__Goal of the exercise__.
Here are the records. Write out exactly the lines between the one holding "[0:09.00-0:10.00]" and the one holding "Transcript: So that's", inclusive.

__Extracted entries__.
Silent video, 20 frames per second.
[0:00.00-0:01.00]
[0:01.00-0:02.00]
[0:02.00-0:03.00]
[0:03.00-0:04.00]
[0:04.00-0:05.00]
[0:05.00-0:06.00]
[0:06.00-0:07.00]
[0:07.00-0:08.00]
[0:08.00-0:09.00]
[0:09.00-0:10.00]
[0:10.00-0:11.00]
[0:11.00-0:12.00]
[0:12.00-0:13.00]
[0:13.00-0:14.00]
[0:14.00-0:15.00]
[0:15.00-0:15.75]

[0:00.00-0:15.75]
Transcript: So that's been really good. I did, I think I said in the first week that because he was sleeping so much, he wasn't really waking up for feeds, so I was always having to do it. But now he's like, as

* * *

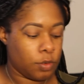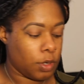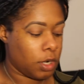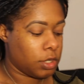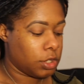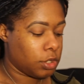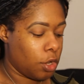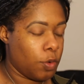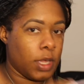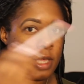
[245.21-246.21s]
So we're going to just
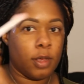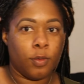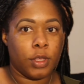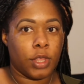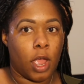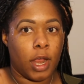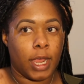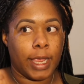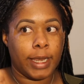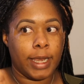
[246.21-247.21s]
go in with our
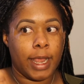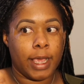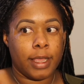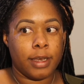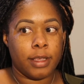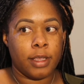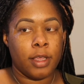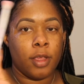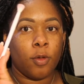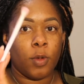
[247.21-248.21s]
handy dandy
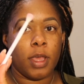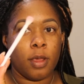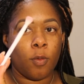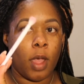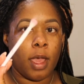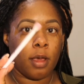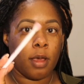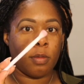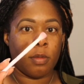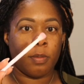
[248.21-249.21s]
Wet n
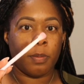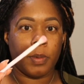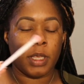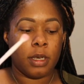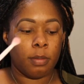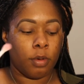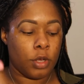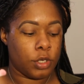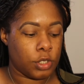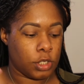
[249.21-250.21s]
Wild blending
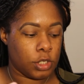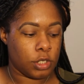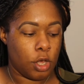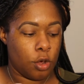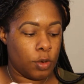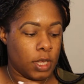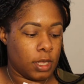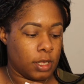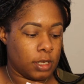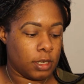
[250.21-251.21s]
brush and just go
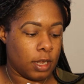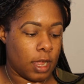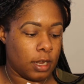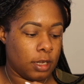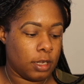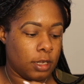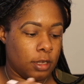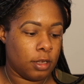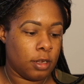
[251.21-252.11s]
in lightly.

--

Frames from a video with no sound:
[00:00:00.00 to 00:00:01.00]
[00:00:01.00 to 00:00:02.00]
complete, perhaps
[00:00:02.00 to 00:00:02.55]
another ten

__Solution to the problem__.
[0:09.00-0:10.00]
[0:10.00-0:11.00]
[0:11.00-0:12.00]
[0:12.00-0:13.00]
[0:13.00-0:14.00]
[0:14.00-0:15.00]
[0:15.00-0:15.75]

[0:00.00-0:15.75]
Transcript: So that's been really good. I did, I think I said in the first week that because he was sleeping so much, he wasn't really waking up for feeds, so I was always having to do it. But now he's like, as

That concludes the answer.